| ABOUT THIS EXERCISE |
The pictures do not go in the copy. Reproduce the rest of the entries exactly.

| GIVEN DATA |
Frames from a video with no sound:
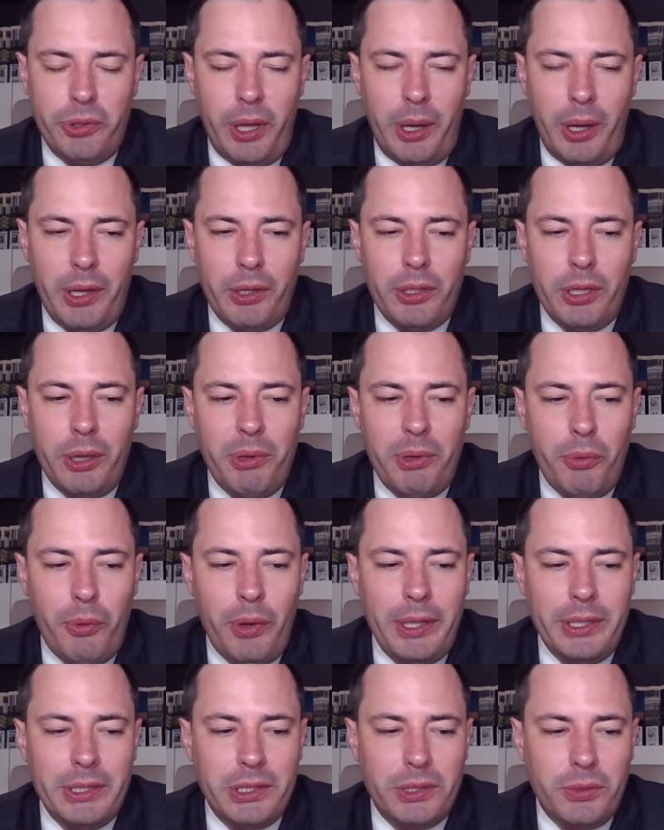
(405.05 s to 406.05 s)
Right? Tell me what
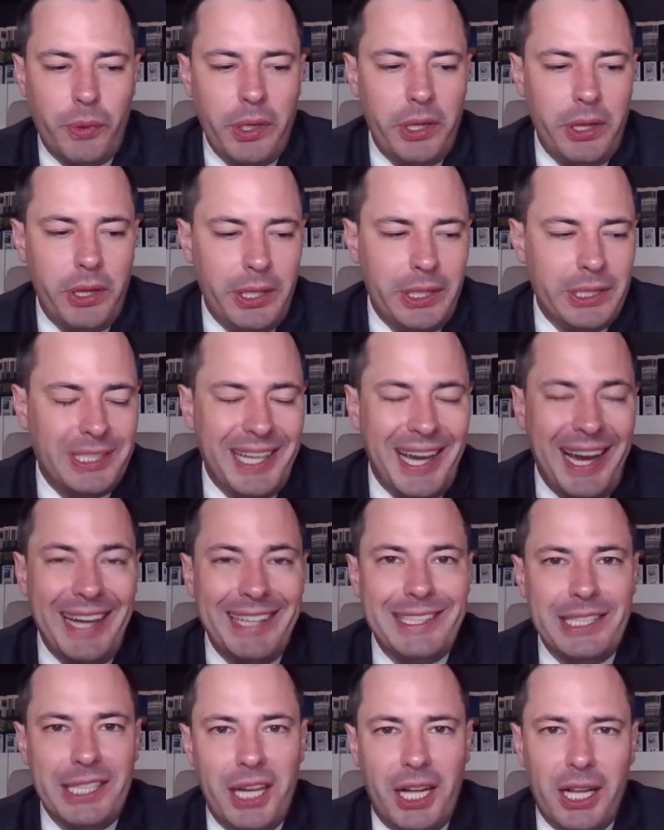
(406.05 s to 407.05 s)
do you think his
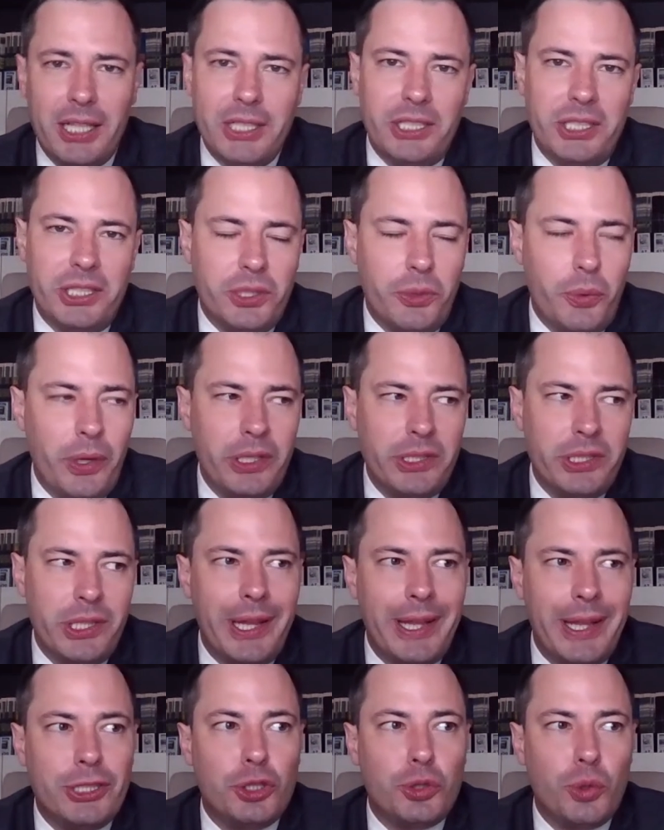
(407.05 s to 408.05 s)
ideology is? What is it
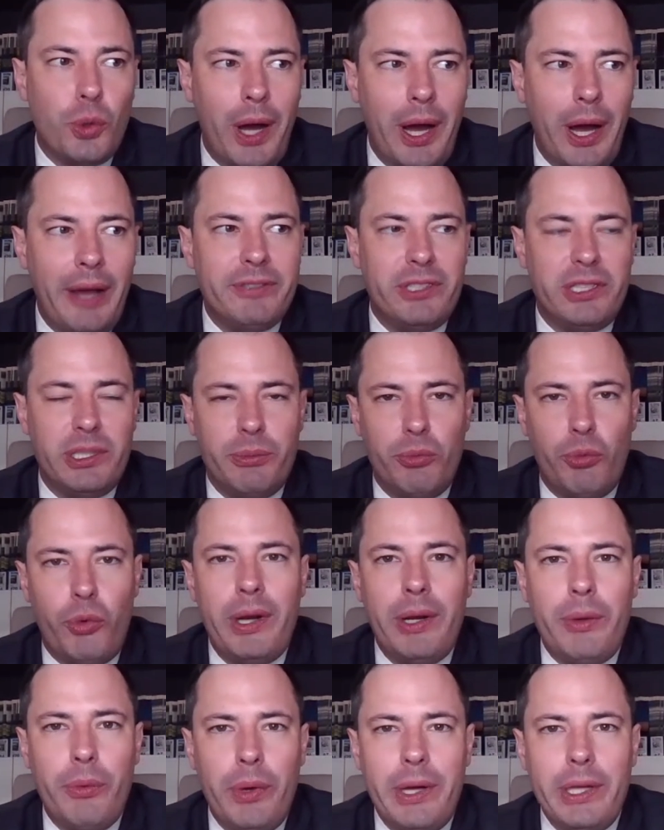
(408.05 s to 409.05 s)
that drives him?
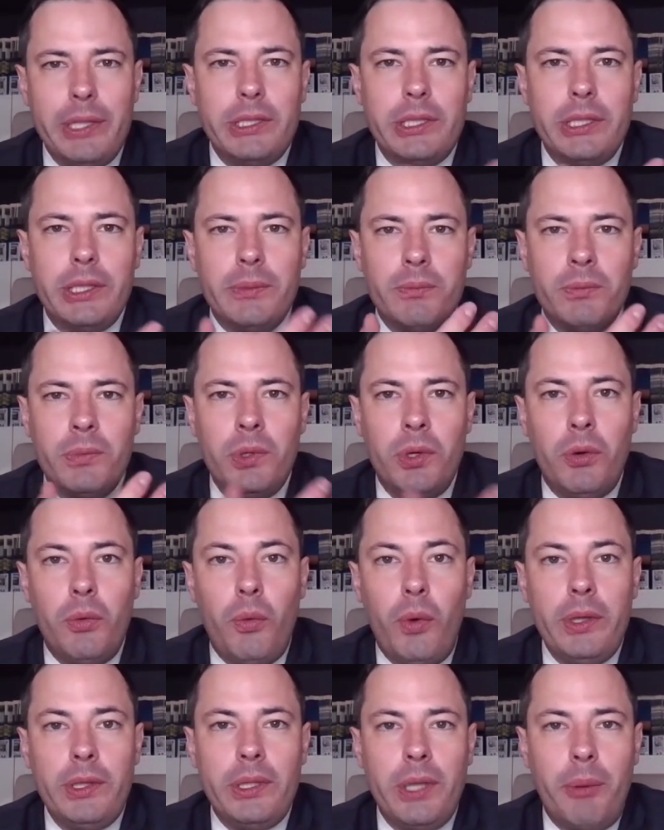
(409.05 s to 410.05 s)
What is it?
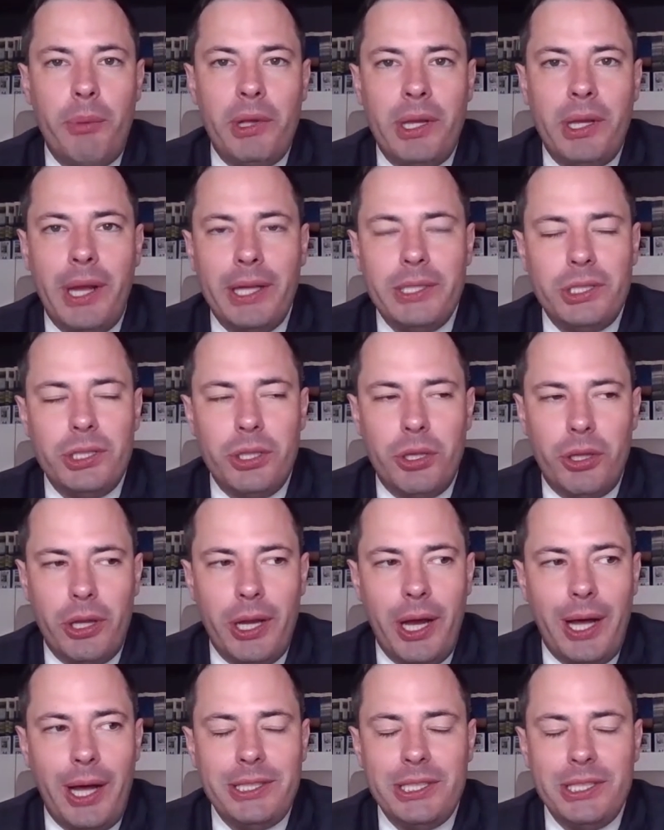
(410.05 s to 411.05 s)
I mean, as you know, the
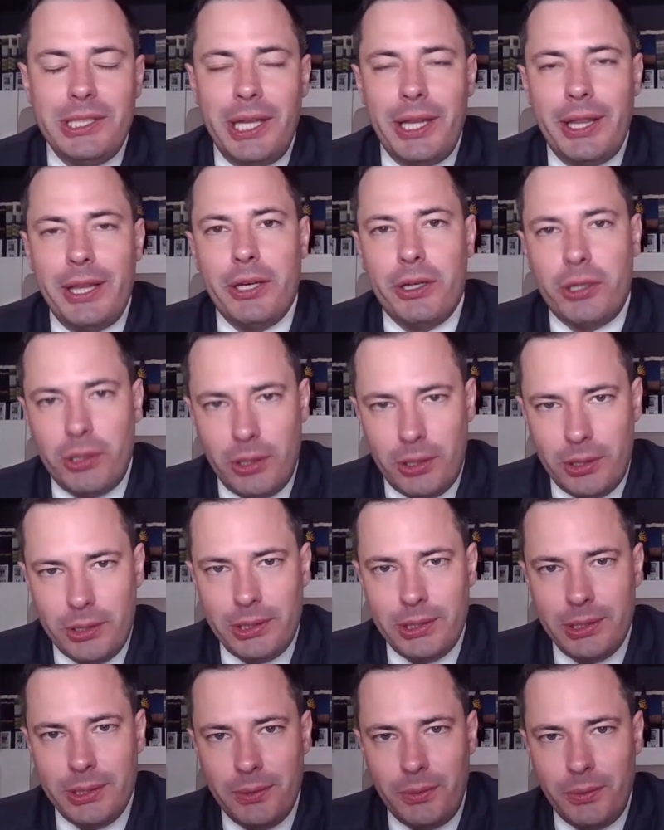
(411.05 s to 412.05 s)
Nazis had the occult,
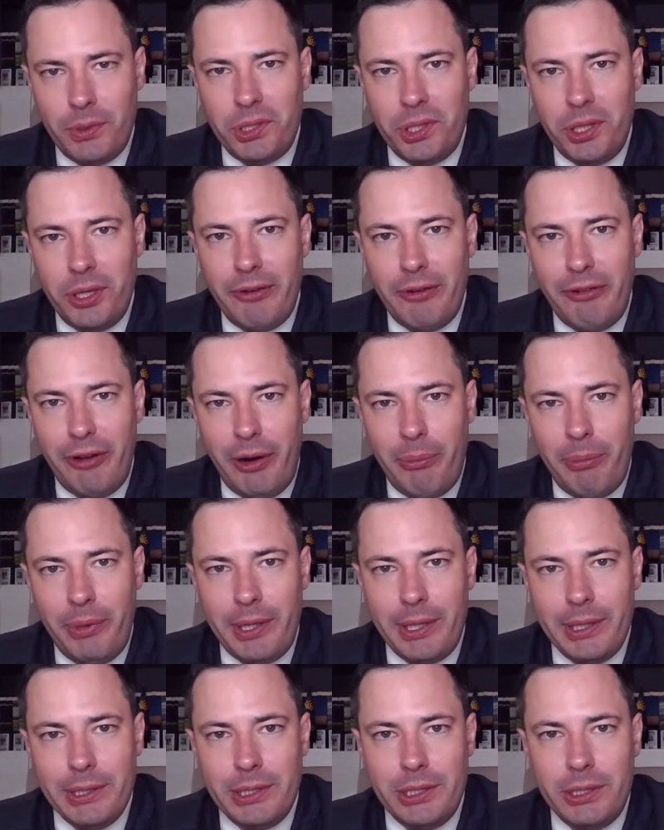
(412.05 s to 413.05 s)
which they're very
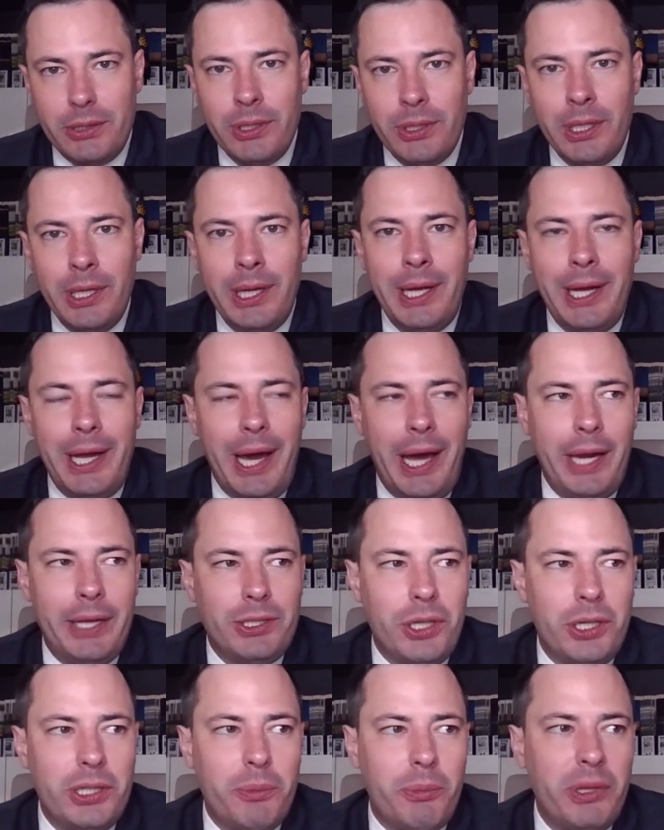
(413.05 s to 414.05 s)
big into, and it's
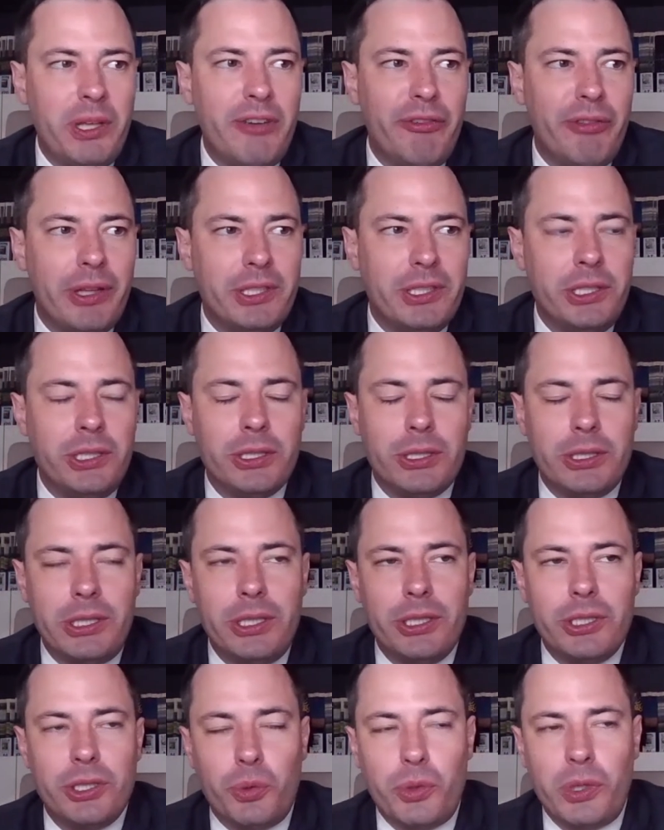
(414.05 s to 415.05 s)
hard to believe that senior
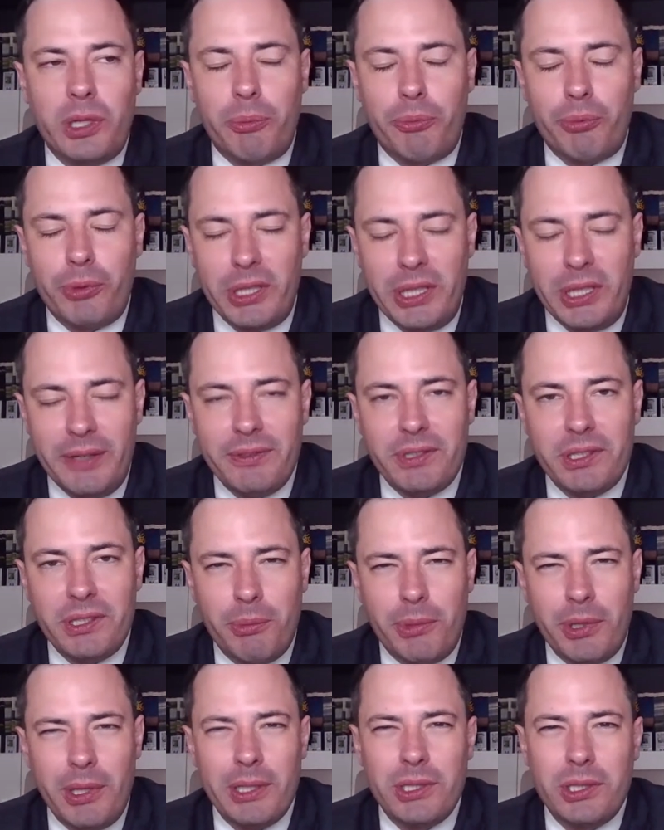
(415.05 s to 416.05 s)
leaders really believe
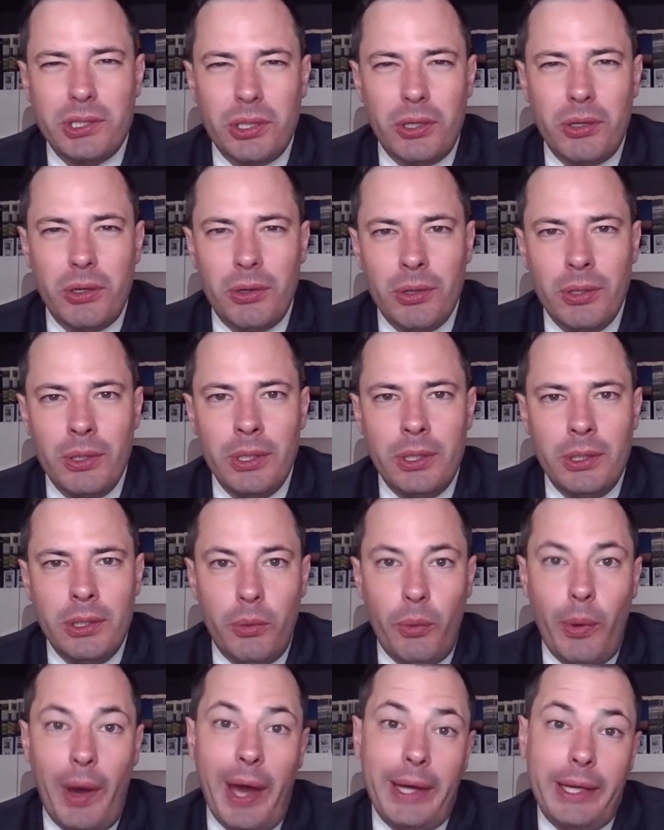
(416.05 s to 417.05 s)
something that's so
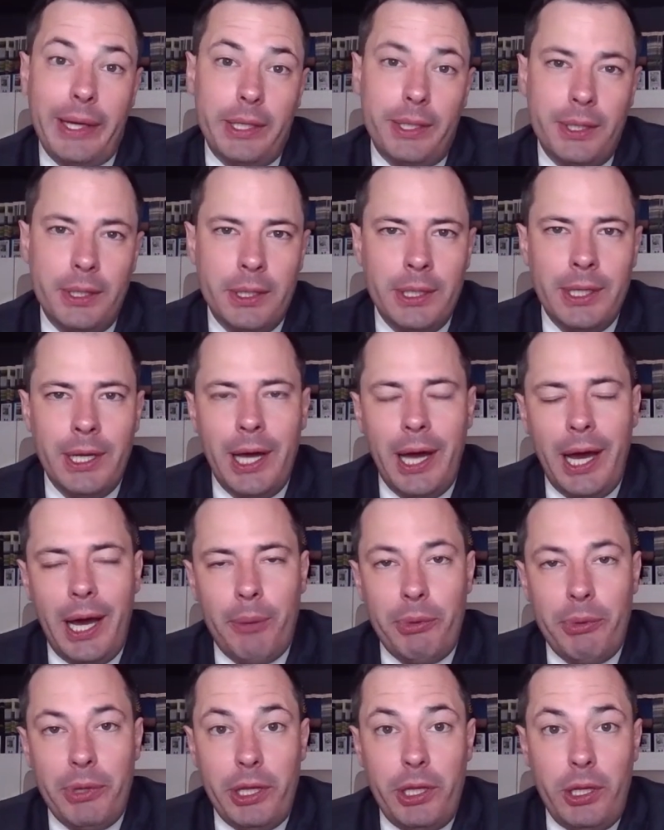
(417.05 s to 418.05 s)
wacky,
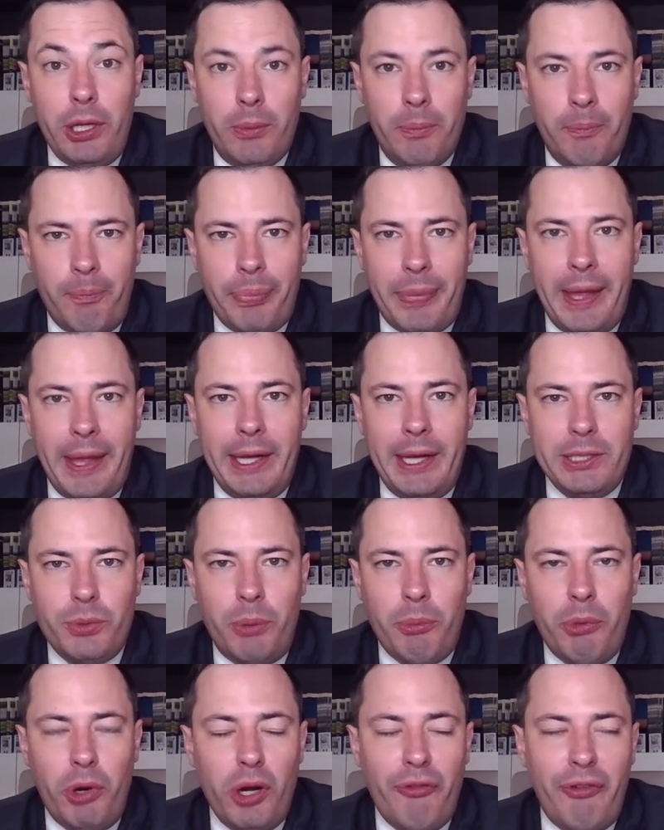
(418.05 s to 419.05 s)
but they do, and it's what
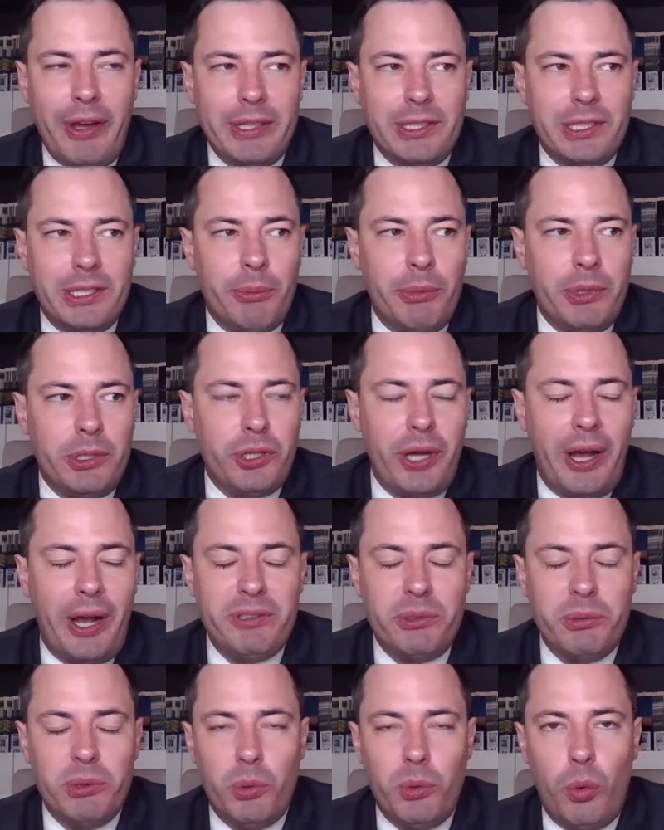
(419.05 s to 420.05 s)
motivates them. It drives
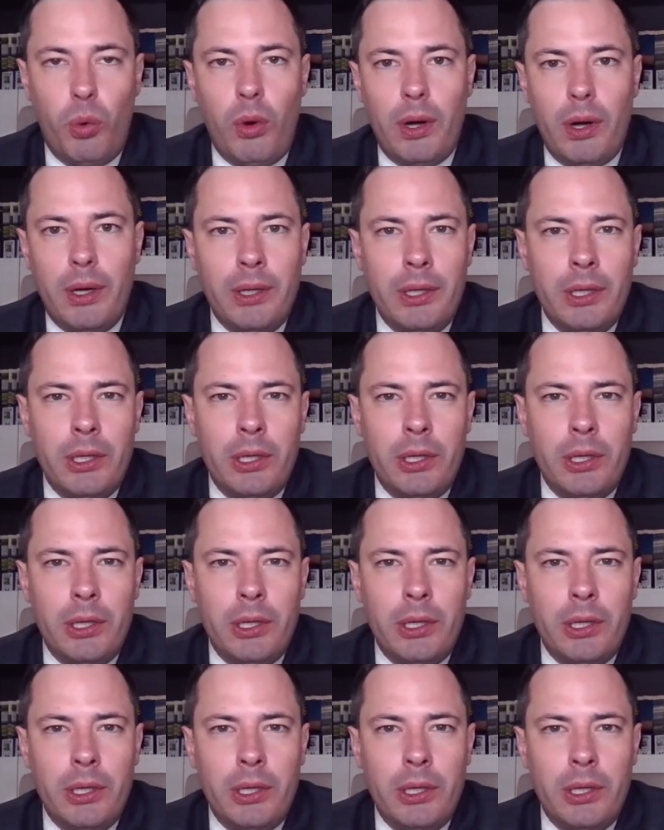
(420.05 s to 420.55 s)
them to war.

| RESPONSE TO THE TASK |
Frames from a video with no sound:
(405.05 s to 406.05 s)
Right? Tell me what
(406.05 s to 407.05 s)
do you think his
(407.05 s to 408.05 s)
ideology is? What is it
(408.05 s to 409.05 s)
that drives him?
(409.05 s to 410.05 s)
What is it?
(410.05 s to 411.05 s)
I mean, as you know, the
(411.05 s to 412.05 s)
Nazis had the occult,
(412.05 s to 413.05 s)
which they're very
(413.05 s to 414.05 s)
big into, and it's
(414.05 s to 415.05 s)
hard to believe that senior
(415.05 s to 416.05 s)
leaders really believe
(416.05 s to 417.05 s)
something that's so
(417.05 s to 418.05 s)
wacky,
(418.05 s to 419.05 s)
but they do, and it's what
(419.05 s to 420.05 s)
motivates them. It drives
(420.05 s to 420.55 s)
them to war.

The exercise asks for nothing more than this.